They were courteous, acknowledged the difficulty and agreed that there was much in what she said. They gave her an account of their own so far unavailing efforts to find the suitcase, and admitted that they themselves were no longer completely satisfied by the findings of the coroner and his jury.

‘We’re keeping the case open, of course, madam, and shall continue to prosecute our enquiries into the whereabouts of the missing suitcase, but that’s about all we can do. If this Mr Palgrave, or the married couple he was staying with, know anything about it, they are not telling us. If she did go off with somebody, well, so far he hasn’t come forward, and, if there is any suspicion of foul play, he isn’t likely to. The chances are that the drowning happened just as the coroner indicated and that the girl herself deposited the suitcase earlier, intending to leave the cottage anyway when she knew that Mr Palgrave was determined to do so. In that case, the piece of luggage may be in some lock-up cubbyhole at the bus depot, or in a railway station left-luggage office. Without the ticket it’s going to be a long job finding it. If she was going off with a yachtsman – quite a likely thing in these parts – the suitcase could be on somebody’s boat unless the owner got wind-up when he heard of the girl’s death. In that case he may have dumped her bag in the sea and it could be halfway to Holland by now, if it hasn’t disintegrated.’

‘So much for that!’ said Dame Beatrice, and thanked them. She telephoned Laura.

‘Bathed in brilliant moonlight and knew about the tides?’ said that accomplished swimmer. ‘She wouldn’t have risked it. She could have seen whether the sea was coming in or going out, if there was bright moonlight. No marks of violence? You wouldn’t need to inflict any to drown a person in deep water. The kid was murdered. Wish I were with you!’

CHAPTER 8

TWO INTERVIEWS

‘To lend our hearts and spirits wholly

To the influence of mild-minded melancholy.’

Alfred, Lord Tennyson

« ^ »

More to the point was the local press in the form of a young reporter from the Stack Ferry Gazette and Advertiser. It was this youth’s practice during the summer season to make a weekly round of the hotels in the town in search of possible celebrities who might grant him an interview.

Visiting yachtsmen were his daily prey, so that his chief haunts were the saloon bars of the Stack Ferry pubs and hotels, as well as the bars down by the harbour. He was also not averse to glancing through the current entries in hotel registers when he could cajole the desk clerk (female, of course, and young) to let him take a weekly look at them.

When he saw Dame Beatrice’s signature he lost no time in getting in touch with her. There came a polite tap on her door just as she was ready to go down to lunch on the third morning of her stay and a voice said:

‘The Gazette on the telephone, Dame Beatrice.’
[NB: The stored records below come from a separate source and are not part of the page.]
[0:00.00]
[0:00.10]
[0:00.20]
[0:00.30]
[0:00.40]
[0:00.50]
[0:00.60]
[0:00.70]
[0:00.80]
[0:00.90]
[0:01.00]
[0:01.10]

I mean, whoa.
‘And who or what is the Gazette?’

‘The local paper, madam.’

‘Ask him, her or them to call again when I’ve had my lunch. Two-thirty would be a convenient time.’
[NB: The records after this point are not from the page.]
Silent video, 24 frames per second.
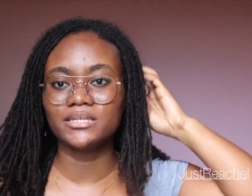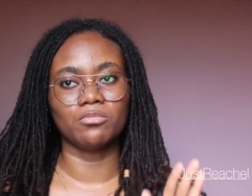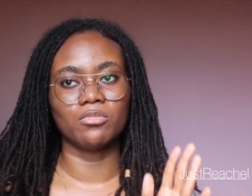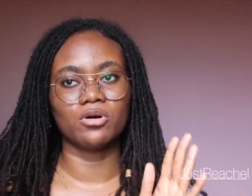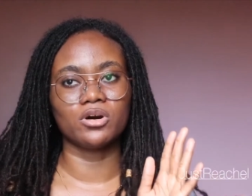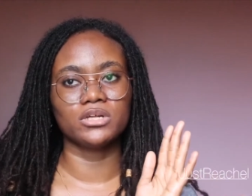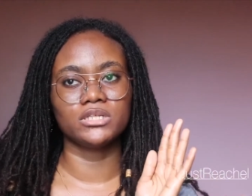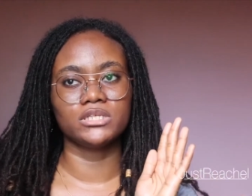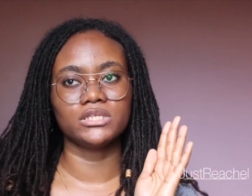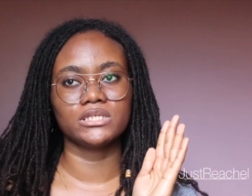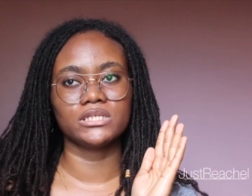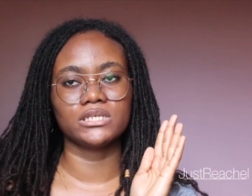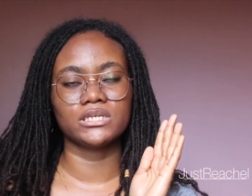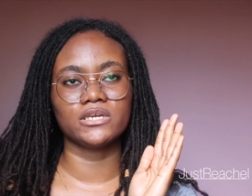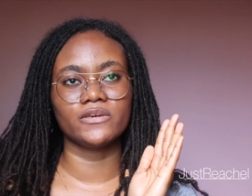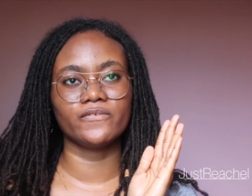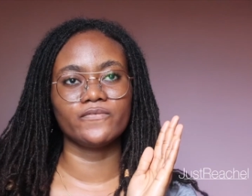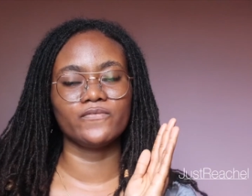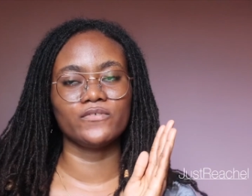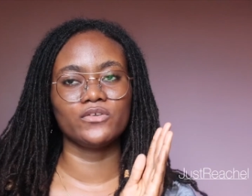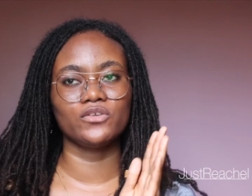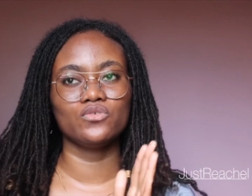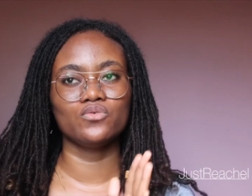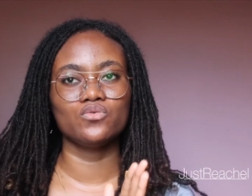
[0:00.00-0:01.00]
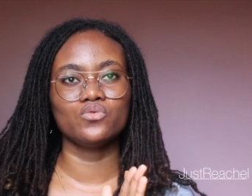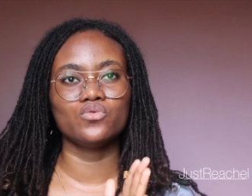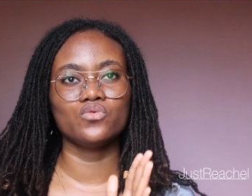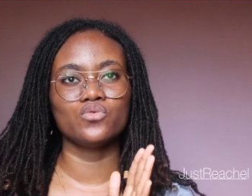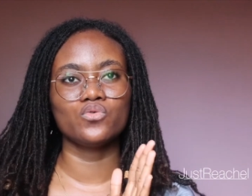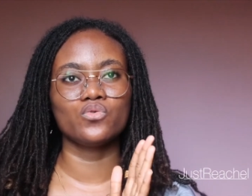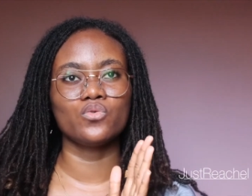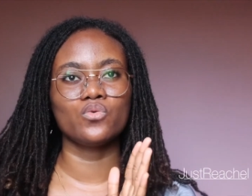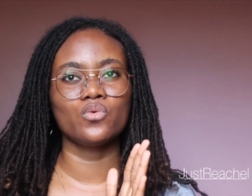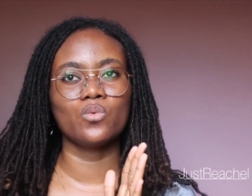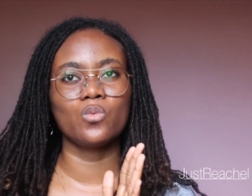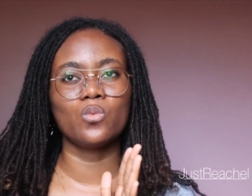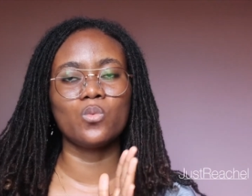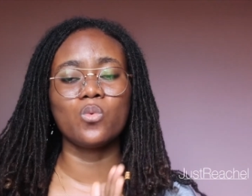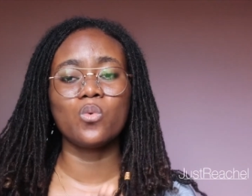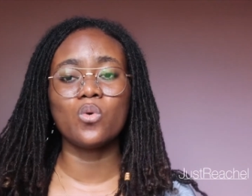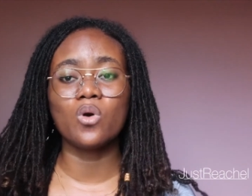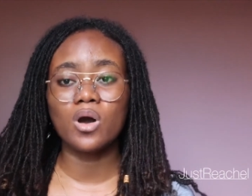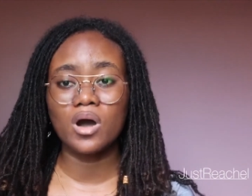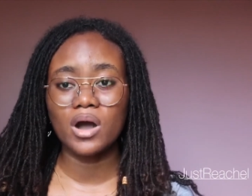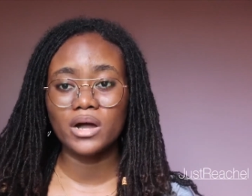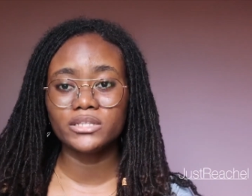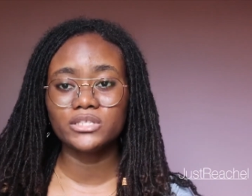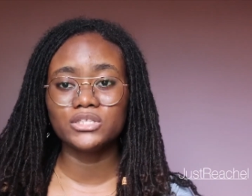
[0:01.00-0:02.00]
But if you
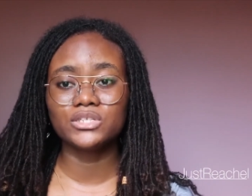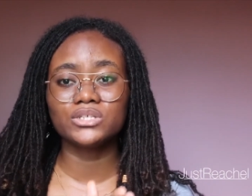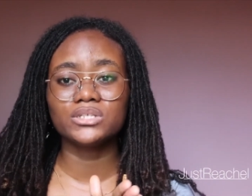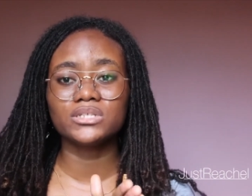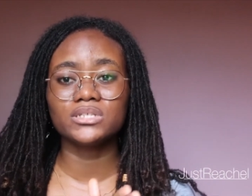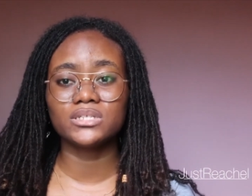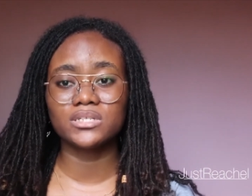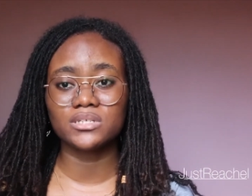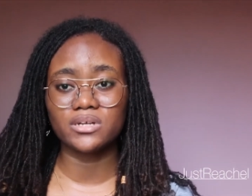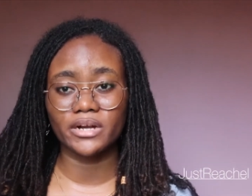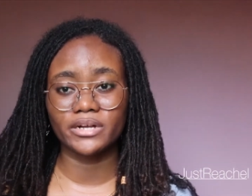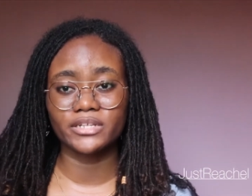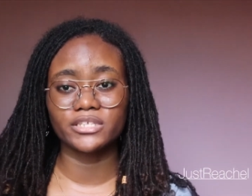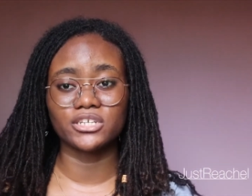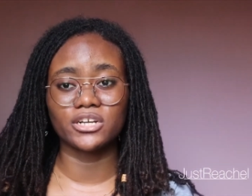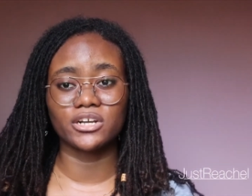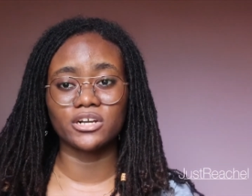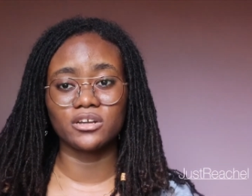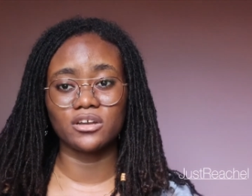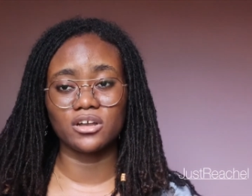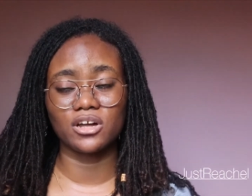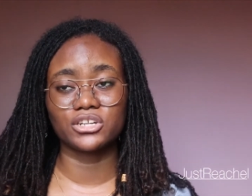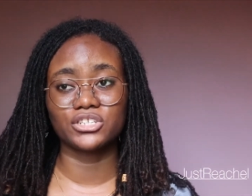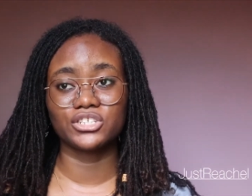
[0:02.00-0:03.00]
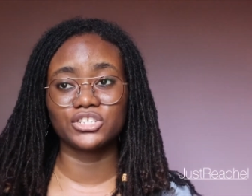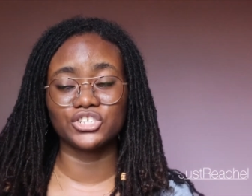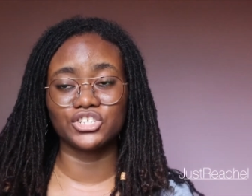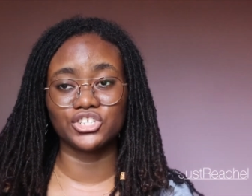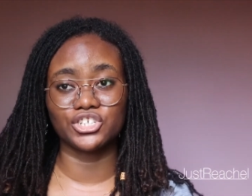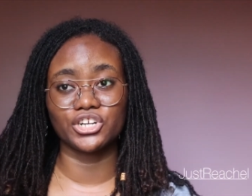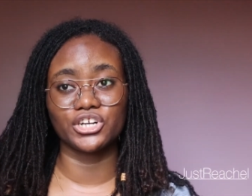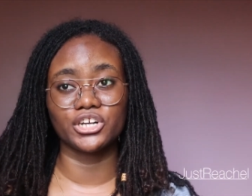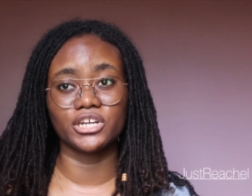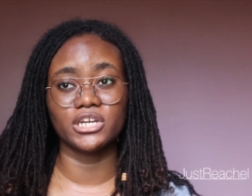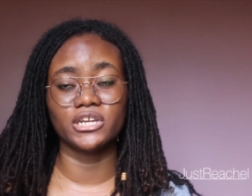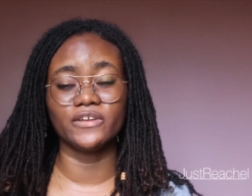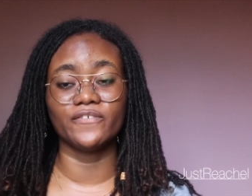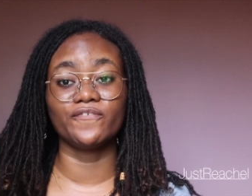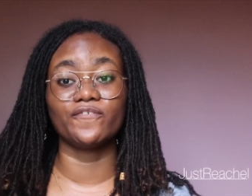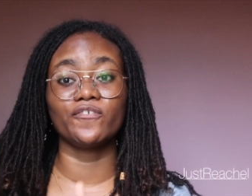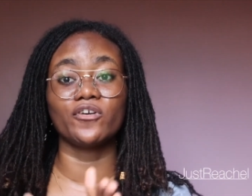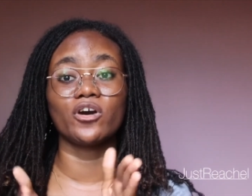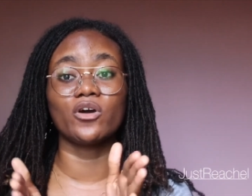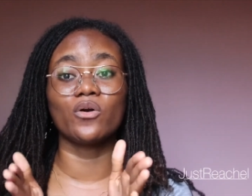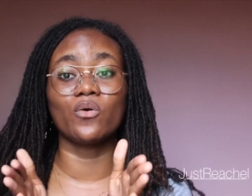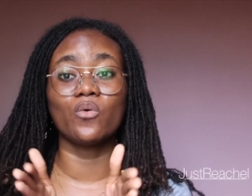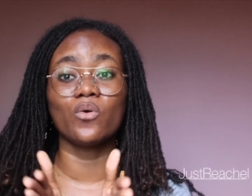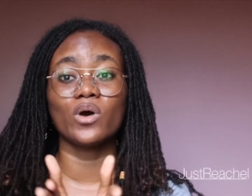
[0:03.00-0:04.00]
want to start your locks journey
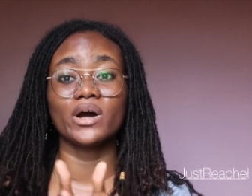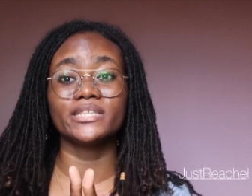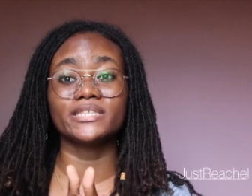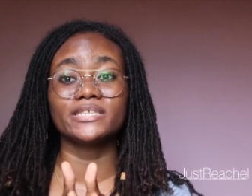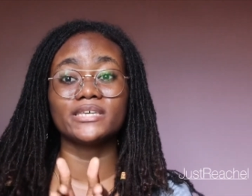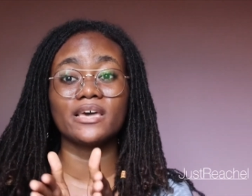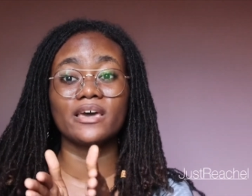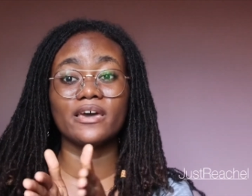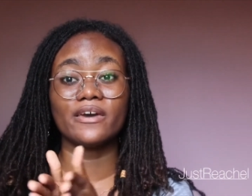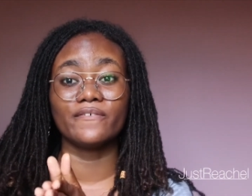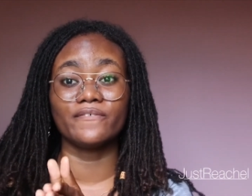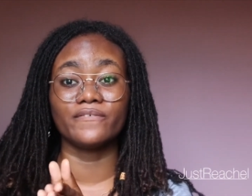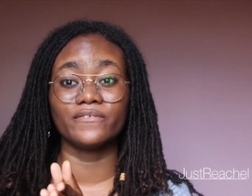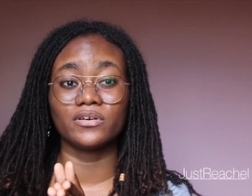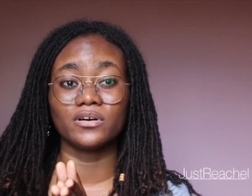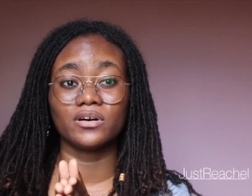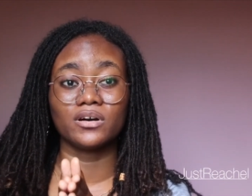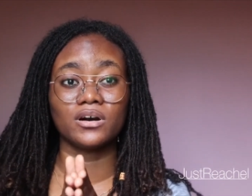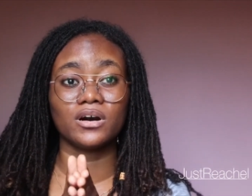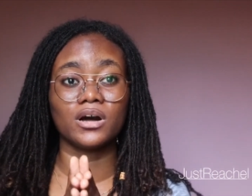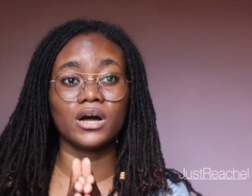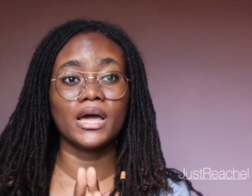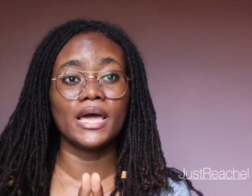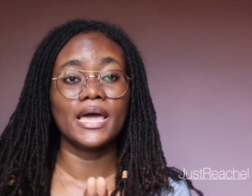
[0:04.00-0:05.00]
for whatever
‘Very good, madam. I’ll let you know when they ring through.’

However, Dame Beatrice did not receive a telephone call, but a visit from the enterprising young man in person. They met in the lounge, which was otherwise deserted at that hour on a fine summer afternoon. He introduced himself, a self-confident but disarming, friendly youth, as Keith Dunlop.

He was accompanied by an older man who carried a camera.

‘I wonder, Dame Beatrice, whether you will be kind enough to grant me an interview for my paper? I expect you get pretty bored with this kind of thing, but we’d be most awfully grateful. We don’t often get people of your eminence staying in the town.’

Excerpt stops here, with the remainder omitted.